Supplied data: Begin

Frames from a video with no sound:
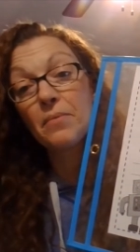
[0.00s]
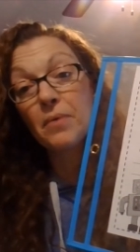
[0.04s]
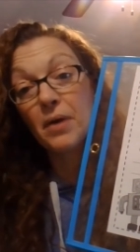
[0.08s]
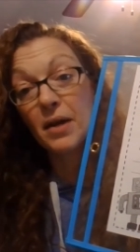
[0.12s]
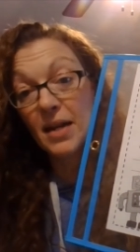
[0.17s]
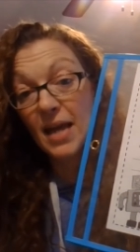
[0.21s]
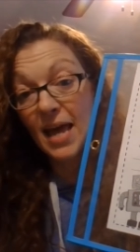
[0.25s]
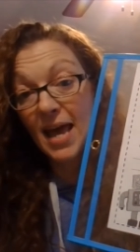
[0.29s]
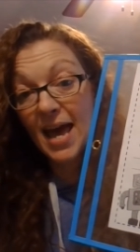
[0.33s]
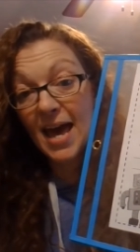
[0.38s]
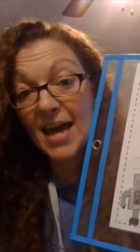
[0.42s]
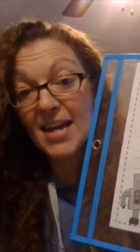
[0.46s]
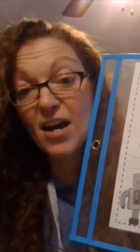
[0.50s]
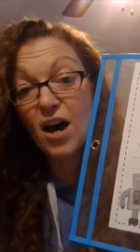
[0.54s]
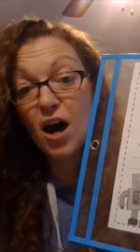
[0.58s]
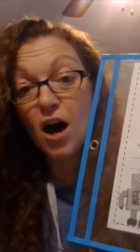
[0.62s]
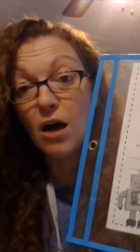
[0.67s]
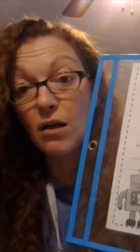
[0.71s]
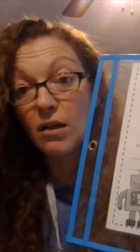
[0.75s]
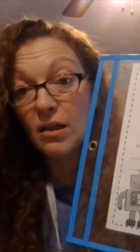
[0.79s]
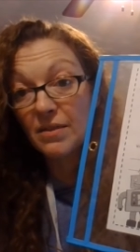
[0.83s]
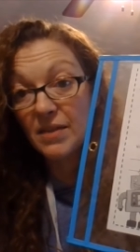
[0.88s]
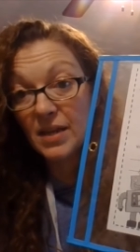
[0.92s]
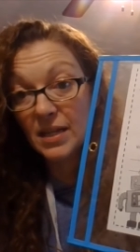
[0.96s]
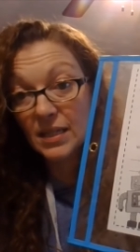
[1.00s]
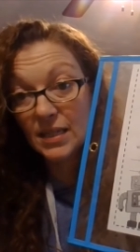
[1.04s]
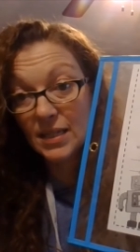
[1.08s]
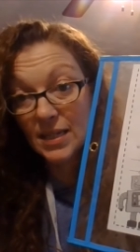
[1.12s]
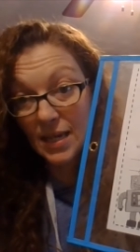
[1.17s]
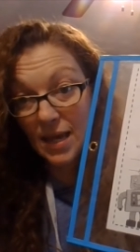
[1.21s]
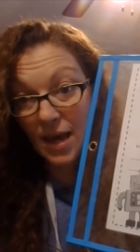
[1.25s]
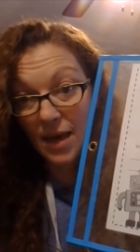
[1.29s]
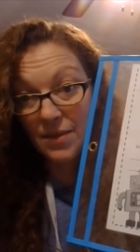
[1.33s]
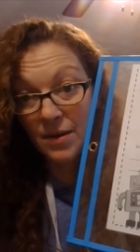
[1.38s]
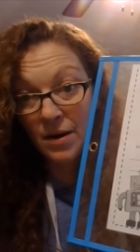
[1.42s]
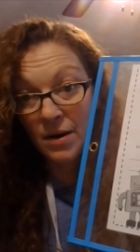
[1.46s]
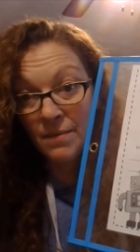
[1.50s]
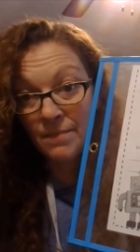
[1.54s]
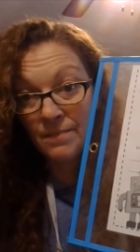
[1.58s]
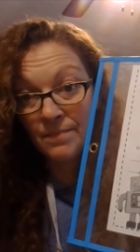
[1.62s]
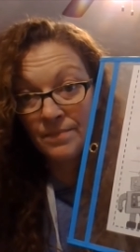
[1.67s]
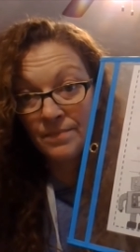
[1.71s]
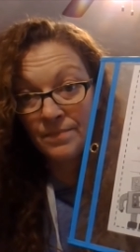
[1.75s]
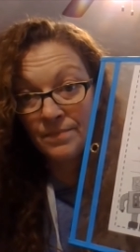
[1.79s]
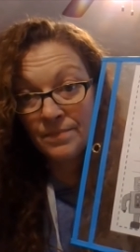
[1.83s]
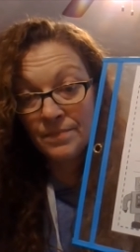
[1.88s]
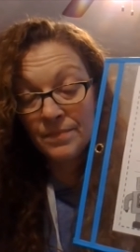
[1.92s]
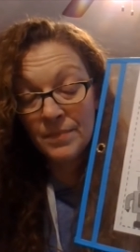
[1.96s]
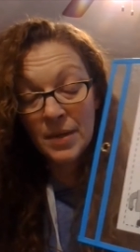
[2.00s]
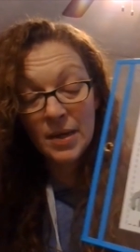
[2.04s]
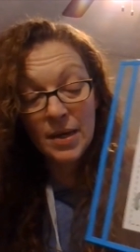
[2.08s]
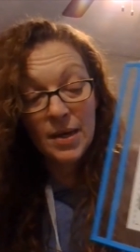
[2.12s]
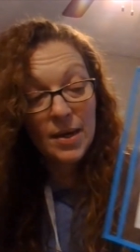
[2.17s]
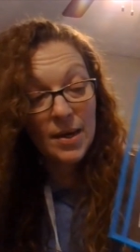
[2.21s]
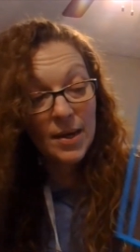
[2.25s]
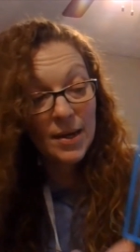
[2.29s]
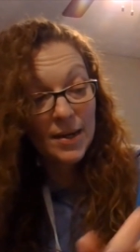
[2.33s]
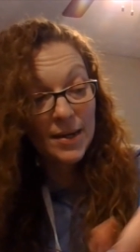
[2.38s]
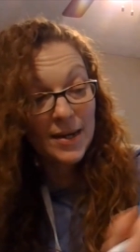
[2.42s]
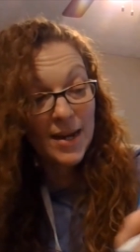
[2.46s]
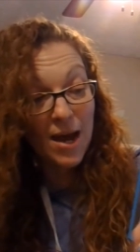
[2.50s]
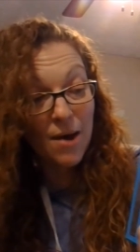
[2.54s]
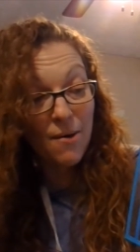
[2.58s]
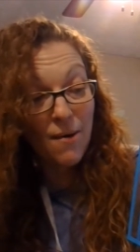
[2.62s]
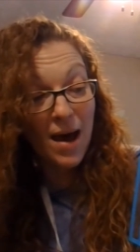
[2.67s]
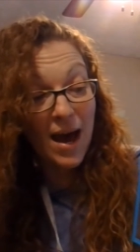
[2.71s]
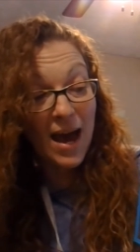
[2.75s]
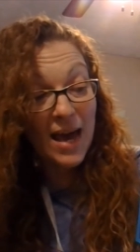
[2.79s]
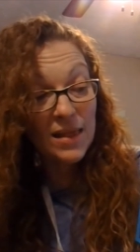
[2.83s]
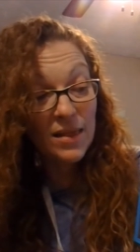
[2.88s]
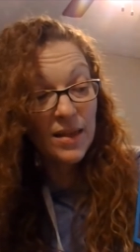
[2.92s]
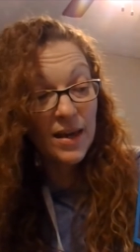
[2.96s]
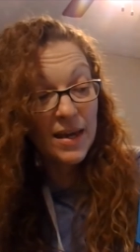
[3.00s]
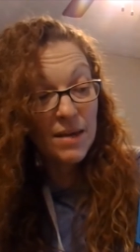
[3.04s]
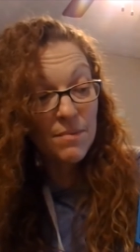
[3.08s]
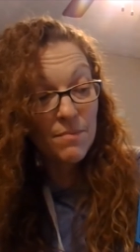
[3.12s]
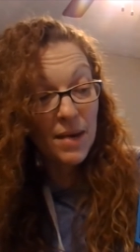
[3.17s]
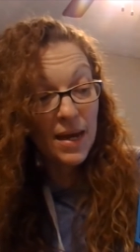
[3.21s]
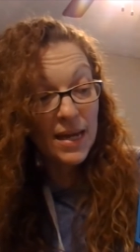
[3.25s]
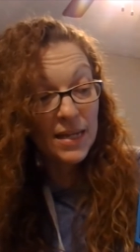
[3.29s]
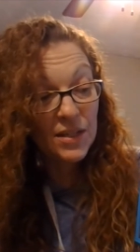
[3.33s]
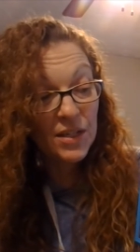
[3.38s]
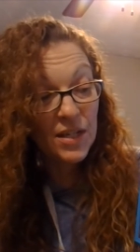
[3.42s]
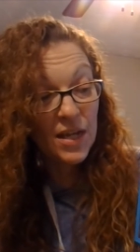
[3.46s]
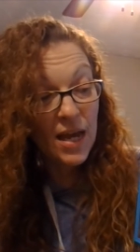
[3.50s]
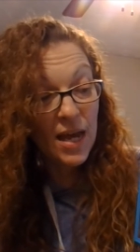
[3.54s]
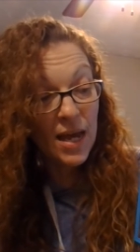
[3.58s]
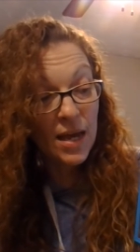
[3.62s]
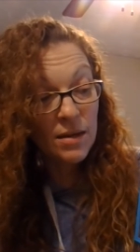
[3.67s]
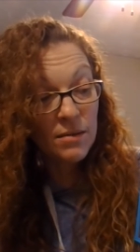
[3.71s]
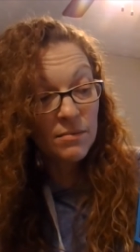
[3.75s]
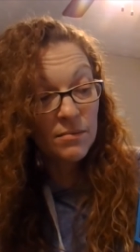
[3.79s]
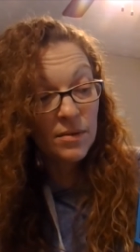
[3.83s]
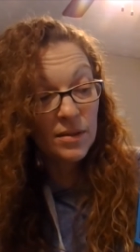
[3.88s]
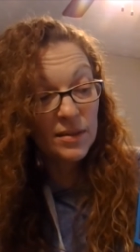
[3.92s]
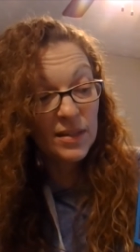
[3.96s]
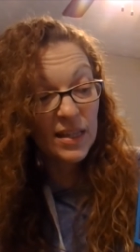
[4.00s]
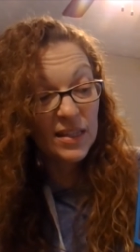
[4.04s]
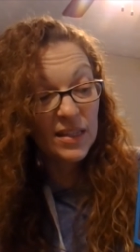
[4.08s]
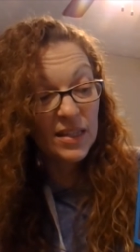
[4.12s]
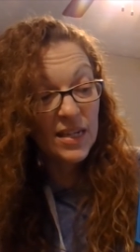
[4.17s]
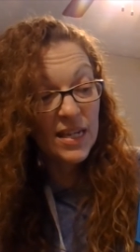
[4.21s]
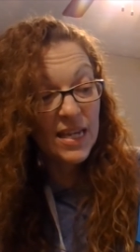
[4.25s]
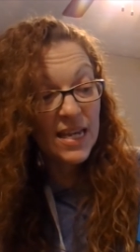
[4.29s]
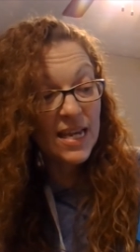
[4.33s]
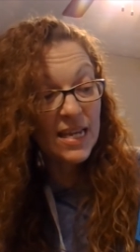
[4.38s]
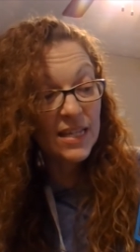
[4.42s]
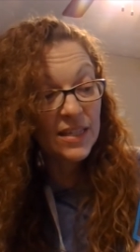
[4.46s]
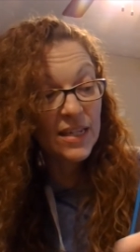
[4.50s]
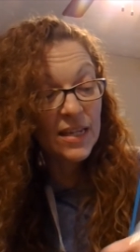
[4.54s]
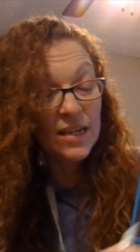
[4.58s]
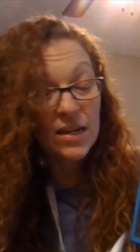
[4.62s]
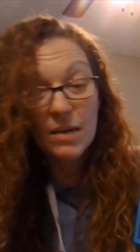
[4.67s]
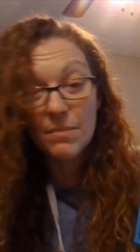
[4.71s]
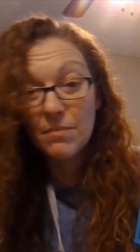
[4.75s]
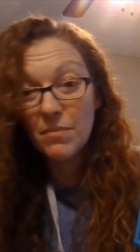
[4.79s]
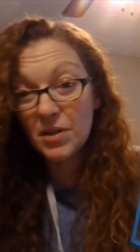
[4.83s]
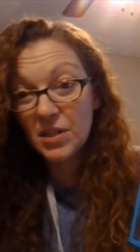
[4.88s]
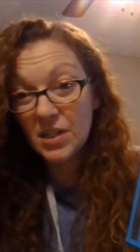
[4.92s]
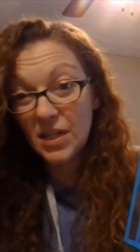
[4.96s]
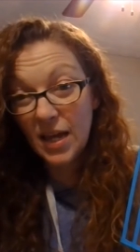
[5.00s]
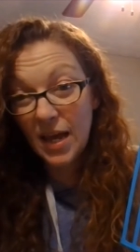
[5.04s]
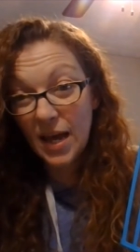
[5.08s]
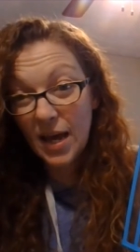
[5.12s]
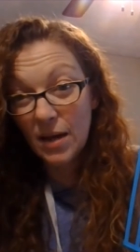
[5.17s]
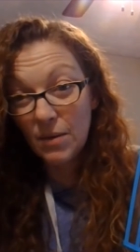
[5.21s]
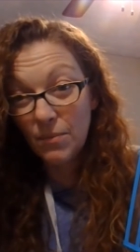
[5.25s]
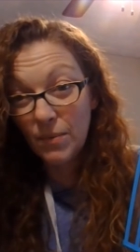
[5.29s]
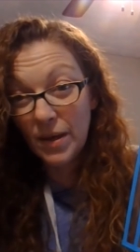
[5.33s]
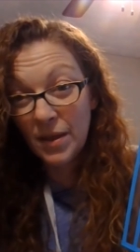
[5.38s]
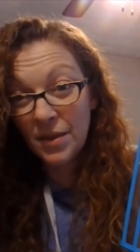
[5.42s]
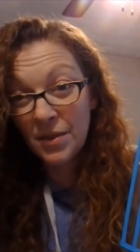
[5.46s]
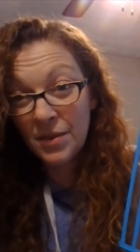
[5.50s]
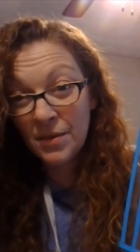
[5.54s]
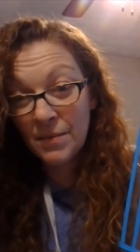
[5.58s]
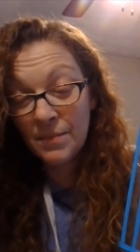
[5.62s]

we're going to add all of these together. Now I like my 10 because that's an easy number to add with.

Supplied data: End

> Task instructions
Write out every entry above exactly, minus the pictures.

> Written solution
Frames from a video with no sound:
[0.00s]
[0.04s]
[0.08s]
[0.12s]
[0.17s]
[0.21s]
[0.25s]
[0.29s]
[0.33s]
[0.38s]
[0.42s]
[0.46s]
[0.50s]
[0.54s]
[0.58s]
[0.62s]
[0.67s]
[0.71s]
[0.75s]
[0.79s]
[0.83s]
[0.88s]
[0.92s]
[0.96s]
[1.00s]
[1.04s]
[1.08s]
[1.12s]
[1.17s]
[1.21s]
[1.25s]
[1.29s]
[1.33s]
[1.38s]
[1.42s]
[1.46s]
[1.50s]
[1.54s]
[1.58s]
[1.62s]
[1.67s]
[1.71s]
[1.75s]
[1.79s]
[1.83s]
[1.88s]
[1.92s]
[1.96s]
[2.00s]
[2.04s]
[2.08s]
[2.12s]
[2.17s]
[2.21s]
[2.25s]
[2.29s]
[2.33s]
[2.38s]
[2.42s]
[2.46s]
[2.50s]
[2.54s]
[2.58s]
[2.62s]
[2.67s]
[2.71s]
[2.75s]
[2.79s]
[2.83s]
[2.88s]
[2.92s]
[2.96s]
[3.00s]
[3.04s]
[3.08s]
[3.12s]
[3.17s]
[3.21s]
[3.25s]
[3.29s]
[3.33s]
[3.38s]
[3.42s]
[3.46s]
[3.50s]
[3.54s]
[3.58s]
[3.62s]
[3.67s]
[3.71s]
[3.75s]
[3.79s]
[3.83s]
[3.88s]
[3.92s]
[3.96s]
[4.00s]
[4.04s]
[4.08s]
[4.12s]
[4.17s]
[4.21s]
[4.25s]
[4.29s]
[4.33s]
[4.38s]
[4.42s]
[4.46s]
[4.50s]
[4.54s]
[4.58s]
[4.62s]
[4.67s]
[4.71s]
[4.75s]
[4.79s]
[4.83s]
[4.88s]
[4.92s]
[4.96s]
[5.00s]
[5.04s]
[5.08s]
[5.12s]
[5.17s]
[5.21s]
[5.25s]
[5.29s]
[5.33s]
[5.38s]
[5.42s]
[5.46s]
[5.50s]
[5.54s]
[5.58s]
[5.62s]

we're going to add all of these together. Now I like my 10 because that's an easy number to add with.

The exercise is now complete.